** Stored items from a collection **
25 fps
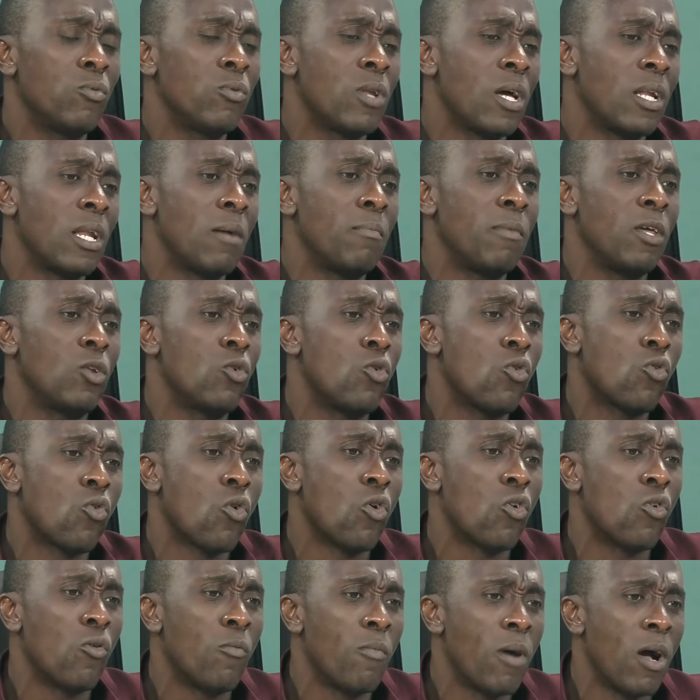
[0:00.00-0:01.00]
na me do ko
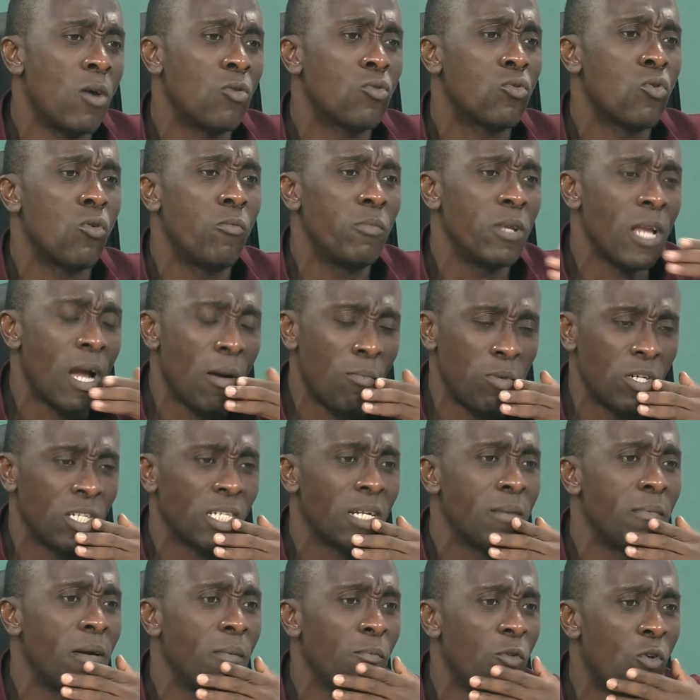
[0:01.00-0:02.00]
no ma kru nya bo
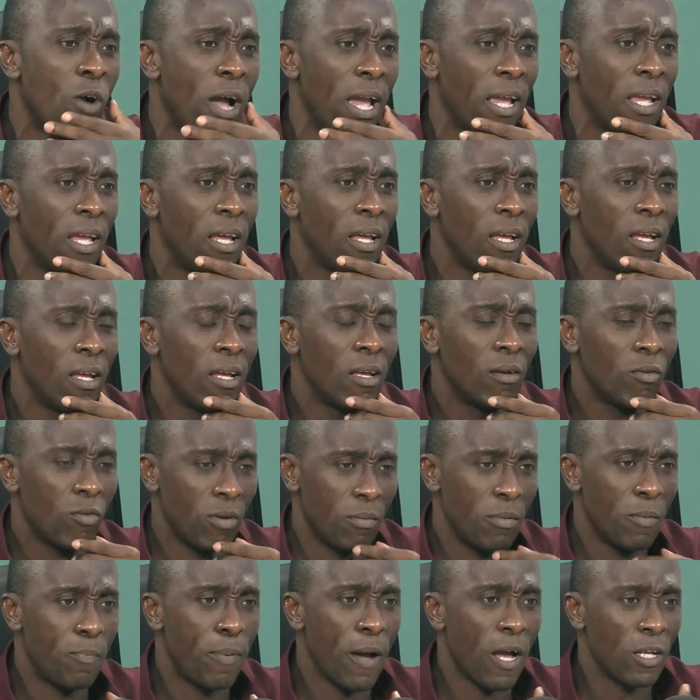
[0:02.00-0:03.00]
trema me why we
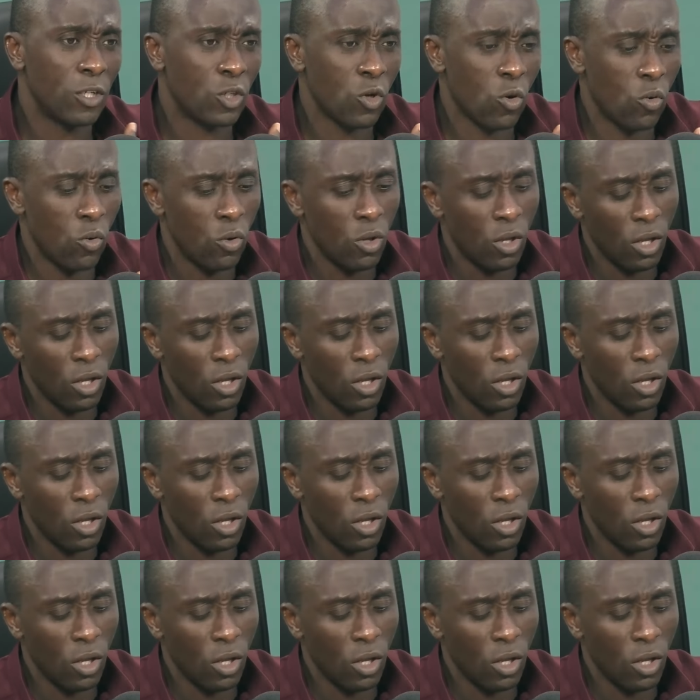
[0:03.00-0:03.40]
me pa cho.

** Problem **
Copy the entries exactly. Leave out the images.

** Expected answer **
25 fps
[0:00.00-0:01.00]
na me do ko
[0:01.00-0:02.00]
no ma kru nya bo
[0:02.00-0:03.00]
trema me why we
[0:03.00-0:03.40]
me pa cho.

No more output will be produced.